I actually just wish non christians would just at least take the story of Jesus as a myth or legend that they could still learn from like other enduring myths. That would at least give the idea behind it the respect it deserves given its huge influence. The story of Moses even if just fiction is still a powerful story. I mean have you never read a book like Les Mis or LOTR or something and not seen the power those stories have for good?

> The reason the church will continue to be is because there is no higher symbol than that of Jesus. There is no getting beyond that idea. Once you see it, there is no going back. So I’d be very careful reading old books if I were you.

Many countries in Europe have >50% of young people who identify as non-religious [1]

Don't the declining numbers of religious people in Europe contradict that statement? Younger generations in these traditionally Christian countries are very aware of the symbol and idea - and many are in full agreement with many of the values you mention, except they just don't believe the mystical part (and refuse many of the conservative stances from the church).

If this happened in countries that have had Christianity as their foundational identity for hundreds of years, why can't it happen elsewhere?

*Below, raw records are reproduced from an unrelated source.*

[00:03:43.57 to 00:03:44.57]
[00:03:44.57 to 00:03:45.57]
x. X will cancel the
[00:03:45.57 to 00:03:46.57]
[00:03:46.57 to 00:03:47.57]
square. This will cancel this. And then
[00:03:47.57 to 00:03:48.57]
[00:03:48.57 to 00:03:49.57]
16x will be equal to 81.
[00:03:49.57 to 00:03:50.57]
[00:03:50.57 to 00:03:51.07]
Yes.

[1] https://www.theguardian.com/world/2018/mar/21/christianity-n...

> Why not provide societal benefit through secular and people focused governance, for instance?

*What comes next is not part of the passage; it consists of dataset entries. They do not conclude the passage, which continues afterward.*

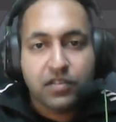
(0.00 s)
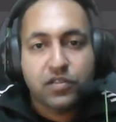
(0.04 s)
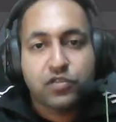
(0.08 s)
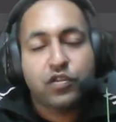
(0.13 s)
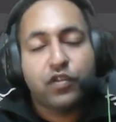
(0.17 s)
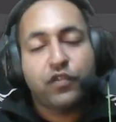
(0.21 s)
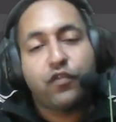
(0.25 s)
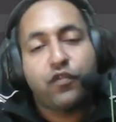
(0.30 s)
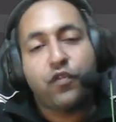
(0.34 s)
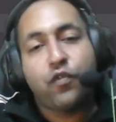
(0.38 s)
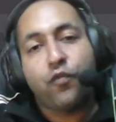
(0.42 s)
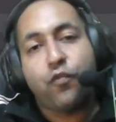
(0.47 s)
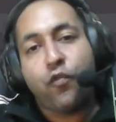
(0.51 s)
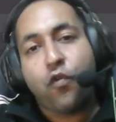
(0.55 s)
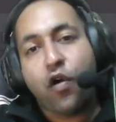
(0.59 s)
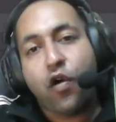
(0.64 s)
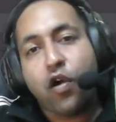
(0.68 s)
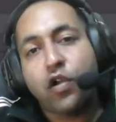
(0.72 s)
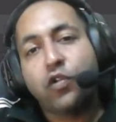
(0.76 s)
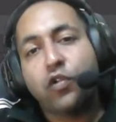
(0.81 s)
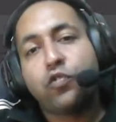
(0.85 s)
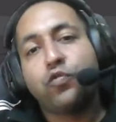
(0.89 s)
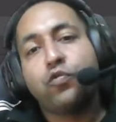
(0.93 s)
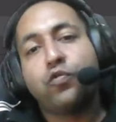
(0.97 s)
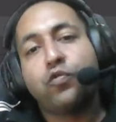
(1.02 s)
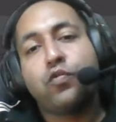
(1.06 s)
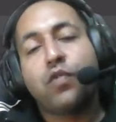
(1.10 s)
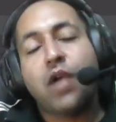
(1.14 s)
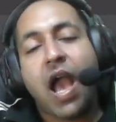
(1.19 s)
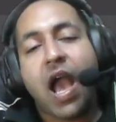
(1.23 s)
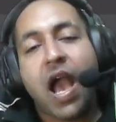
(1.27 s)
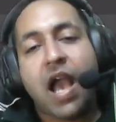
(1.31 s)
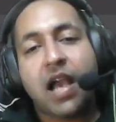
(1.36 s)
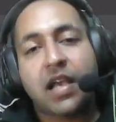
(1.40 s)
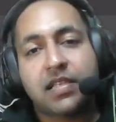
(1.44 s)
So if you want to
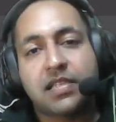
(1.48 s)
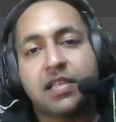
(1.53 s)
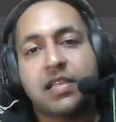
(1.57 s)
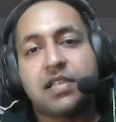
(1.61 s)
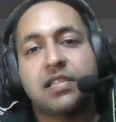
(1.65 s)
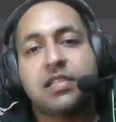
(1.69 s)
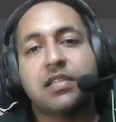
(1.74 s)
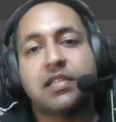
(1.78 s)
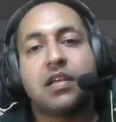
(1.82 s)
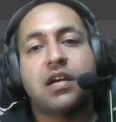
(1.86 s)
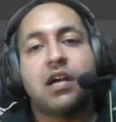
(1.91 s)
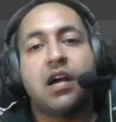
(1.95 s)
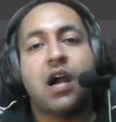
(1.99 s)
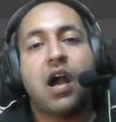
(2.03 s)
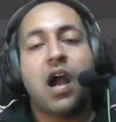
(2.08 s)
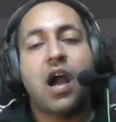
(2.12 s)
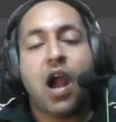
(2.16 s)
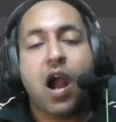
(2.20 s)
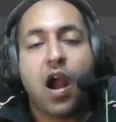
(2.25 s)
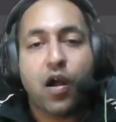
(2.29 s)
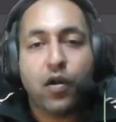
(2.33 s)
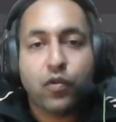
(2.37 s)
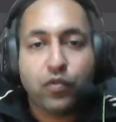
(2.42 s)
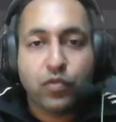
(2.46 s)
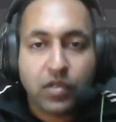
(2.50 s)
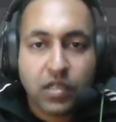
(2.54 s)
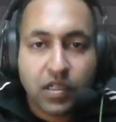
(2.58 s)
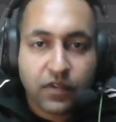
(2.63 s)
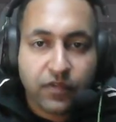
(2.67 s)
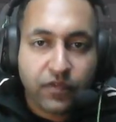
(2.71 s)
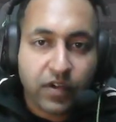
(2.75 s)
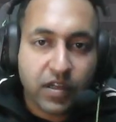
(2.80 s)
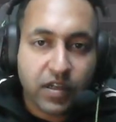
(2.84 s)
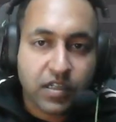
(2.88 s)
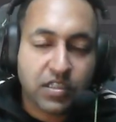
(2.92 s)
access a
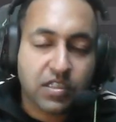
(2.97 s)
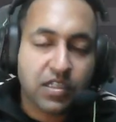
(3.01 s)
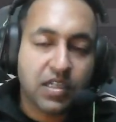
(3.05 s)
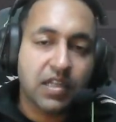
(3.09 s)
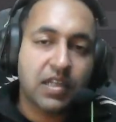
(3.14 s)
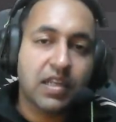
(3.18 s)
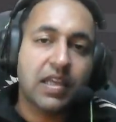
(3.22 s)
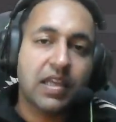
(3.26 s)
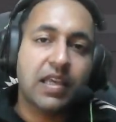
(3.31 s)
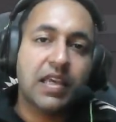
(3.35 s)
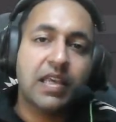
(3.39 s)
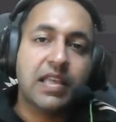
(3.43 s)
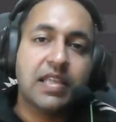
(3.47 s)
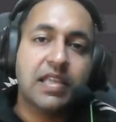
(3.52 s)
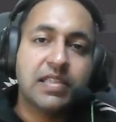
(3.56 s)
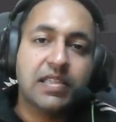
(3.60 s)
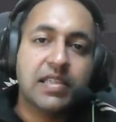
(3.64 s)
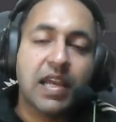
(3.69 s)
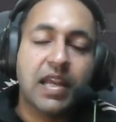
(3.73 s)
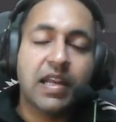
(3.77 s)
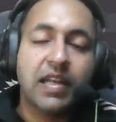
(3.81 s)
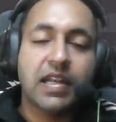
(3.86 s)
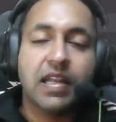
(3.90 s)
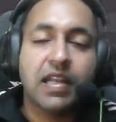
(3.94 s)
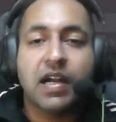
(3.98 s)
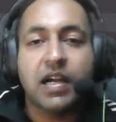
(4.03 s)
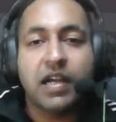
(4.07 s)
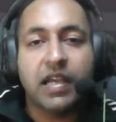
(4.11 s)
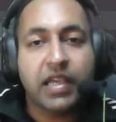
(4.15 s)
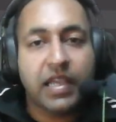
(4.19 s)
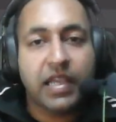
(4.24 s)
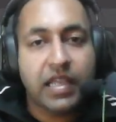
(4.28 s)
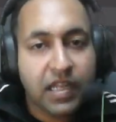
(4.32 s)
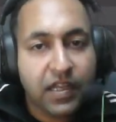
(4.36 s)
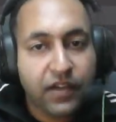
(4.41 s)
outer function inside a
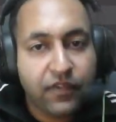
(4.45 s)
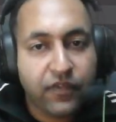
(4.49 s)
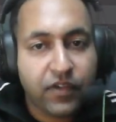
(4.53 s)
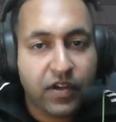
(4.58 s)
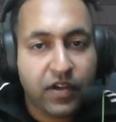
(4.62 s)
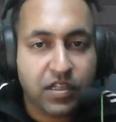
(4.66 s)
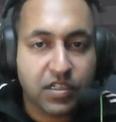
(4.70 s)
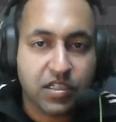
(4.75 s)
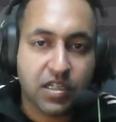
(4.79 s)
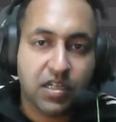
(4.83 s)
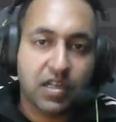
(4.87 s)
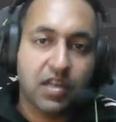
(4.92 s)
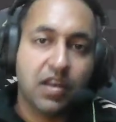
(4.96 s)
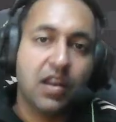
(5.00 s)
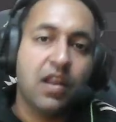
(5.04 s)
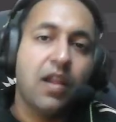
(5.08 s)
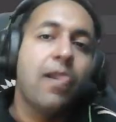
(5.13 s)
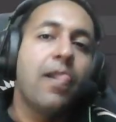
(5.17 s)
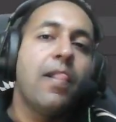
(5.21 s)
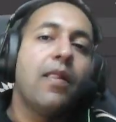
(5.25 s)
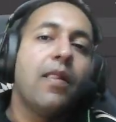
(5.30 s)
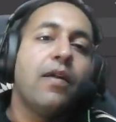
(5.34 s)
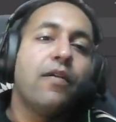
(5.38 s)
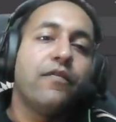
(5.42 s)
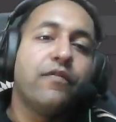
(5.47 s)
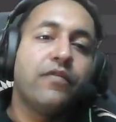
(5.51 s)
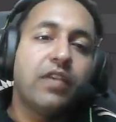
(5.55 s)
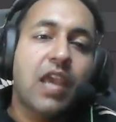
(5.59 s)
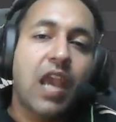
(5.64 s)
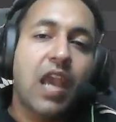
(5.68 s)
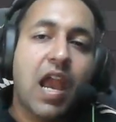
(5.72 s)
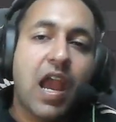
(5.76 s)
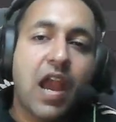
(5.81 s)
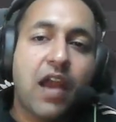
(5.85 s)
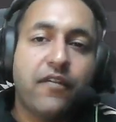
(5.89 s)
inner function,
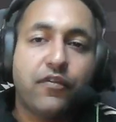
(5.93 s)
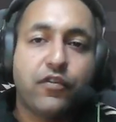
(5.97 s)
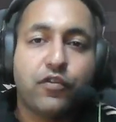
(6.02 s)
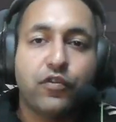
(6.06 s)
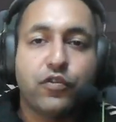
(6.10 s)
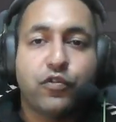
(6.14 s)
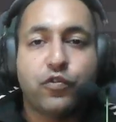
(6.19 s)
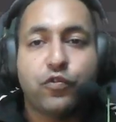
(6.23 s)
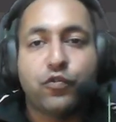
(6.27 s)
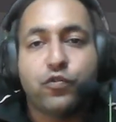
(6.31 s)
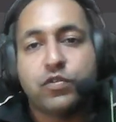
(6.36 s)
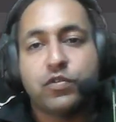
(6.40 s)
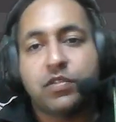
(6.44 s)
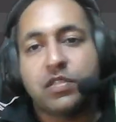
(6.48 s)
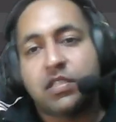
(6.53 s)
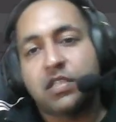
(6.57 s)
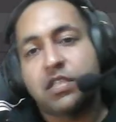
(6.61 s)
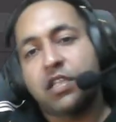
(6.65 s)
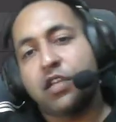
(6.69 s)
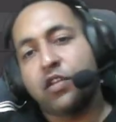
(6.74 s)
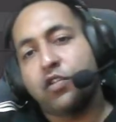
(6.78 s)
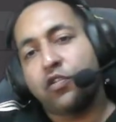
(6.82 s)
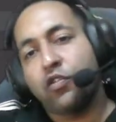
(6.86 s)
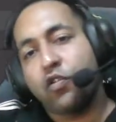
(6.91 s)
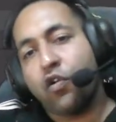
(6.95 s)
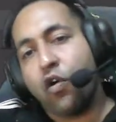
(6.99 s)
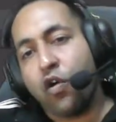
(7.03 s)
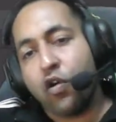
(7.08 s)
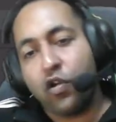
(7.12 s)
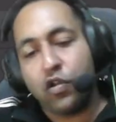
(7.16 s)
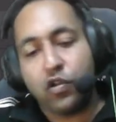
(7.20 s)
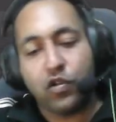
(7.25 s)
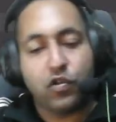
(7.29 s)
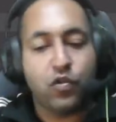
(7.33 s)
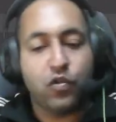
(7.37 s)
we have to use the
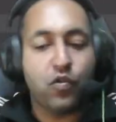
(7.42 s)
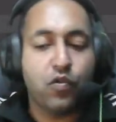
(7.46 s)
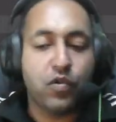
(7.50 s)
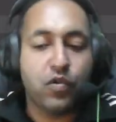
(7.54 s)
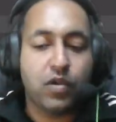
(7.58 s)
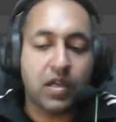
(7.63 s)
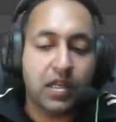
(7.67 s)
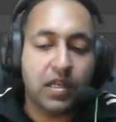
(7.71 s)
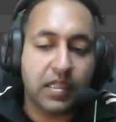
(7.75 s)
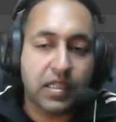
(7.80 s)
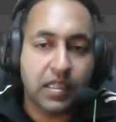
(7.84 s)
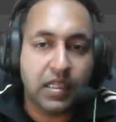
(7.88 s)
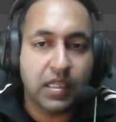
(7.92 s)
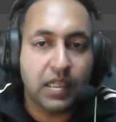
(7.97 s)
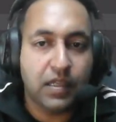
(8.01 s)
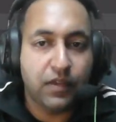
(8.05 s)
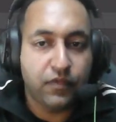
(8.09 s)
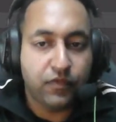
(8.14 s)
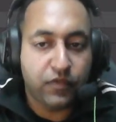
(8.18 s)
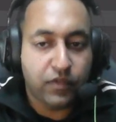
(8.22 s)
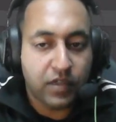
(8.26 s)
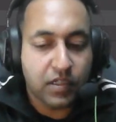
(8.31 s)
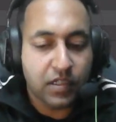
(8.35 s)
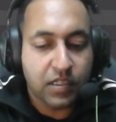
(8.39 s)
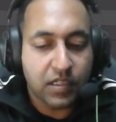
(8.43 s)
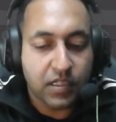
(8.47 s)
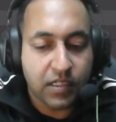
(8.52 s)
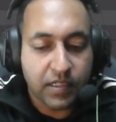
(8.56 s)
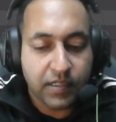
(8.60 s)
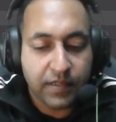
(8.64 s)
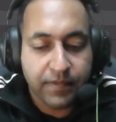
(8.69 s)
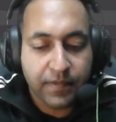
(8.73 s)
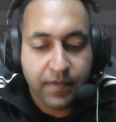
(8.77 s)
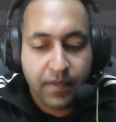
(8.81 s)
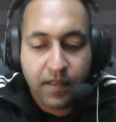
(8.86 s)
non-local
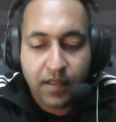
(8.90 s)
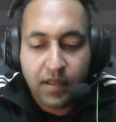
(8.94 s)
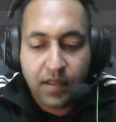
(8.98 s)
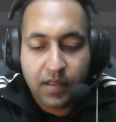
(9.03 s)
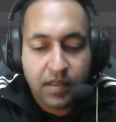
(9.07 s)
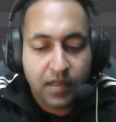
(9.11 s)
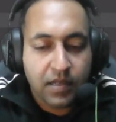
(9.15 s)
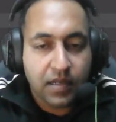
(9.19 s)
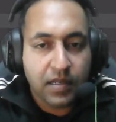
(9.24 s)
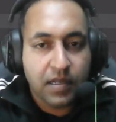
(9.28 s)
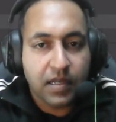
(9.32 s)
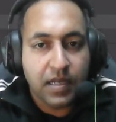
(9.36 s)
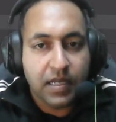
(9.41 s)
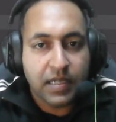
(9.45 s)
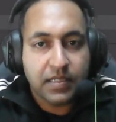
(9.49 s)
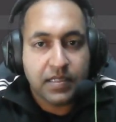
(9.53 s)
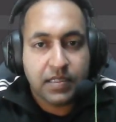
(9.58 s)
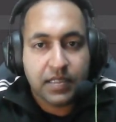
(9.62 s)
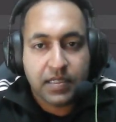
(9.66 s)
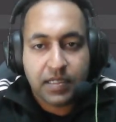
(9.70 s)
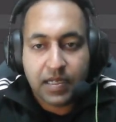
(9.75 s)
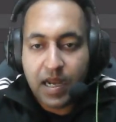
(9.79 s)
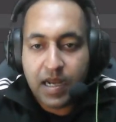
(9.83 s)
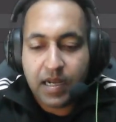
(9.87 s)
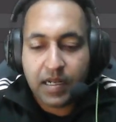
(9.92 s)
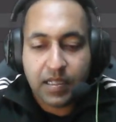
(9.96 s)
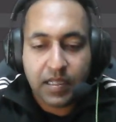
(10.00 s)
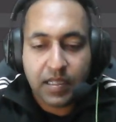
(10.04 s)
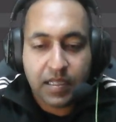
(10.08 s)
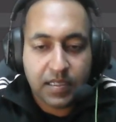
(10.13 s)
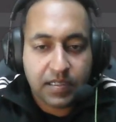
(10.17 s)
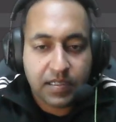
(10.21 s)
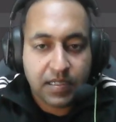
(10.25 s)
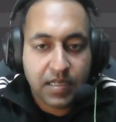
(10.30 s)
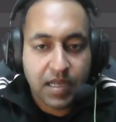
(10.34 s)
keyword. Let's
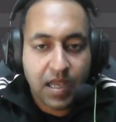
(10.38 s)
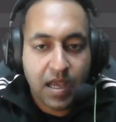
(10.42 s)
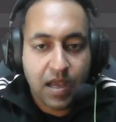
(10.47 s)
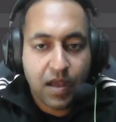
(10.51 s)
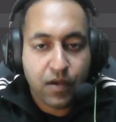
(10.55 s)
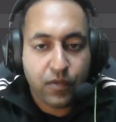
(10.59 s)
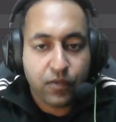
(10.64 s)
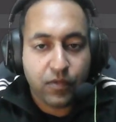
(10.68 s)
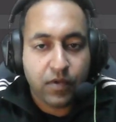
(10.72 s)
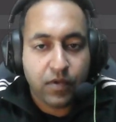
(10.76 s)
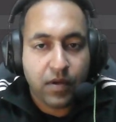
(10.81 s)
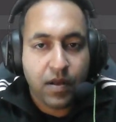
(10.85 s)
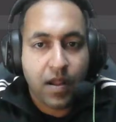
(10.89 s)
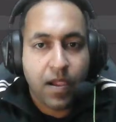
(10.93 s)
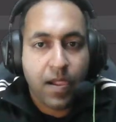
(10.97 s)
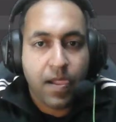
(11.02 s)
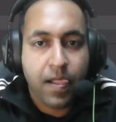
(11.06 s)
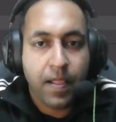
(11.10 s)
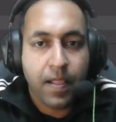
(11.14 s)
write this down.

Because they weren't. That's the point. The culture at the time didn't care to support anyone but the most powerful.

Could a non-religious approach have fixed it? Maybe, but none emerged that did so. Not 2000 years ago, anyway.

So Christianity entered the scene at a time when no one was doing these good things, and gave people a reason to rally behind them.

Even today, statistically speaking, Muslims give far more of their income to charity than any other group, and if I'm not mistaken, Atheists ranked last. (Christians only marginally performed better, which says a lot about the state of modern Christianity.)

So why is that? I think it has to do with tribalism. You can't form a strong tribe around NOT believing stuff. Not believing in something isn't enough of a reason to form strong social bonds and take on major projects.

Does that mean you can't come up with a good secular belief that people can rally behind? Of course not. Liberalism was a secular idea that made massive changes. Same for democracy. But you need a flag to rally around.

"Disbelief" makes for a poor flag. It's not much of a rallying cry.

What's more, the rationalist/atheist community tends to be very strongly individualist. Individualism, almost by definition, isn't particularly interested in things like hospitals or caring for the poor.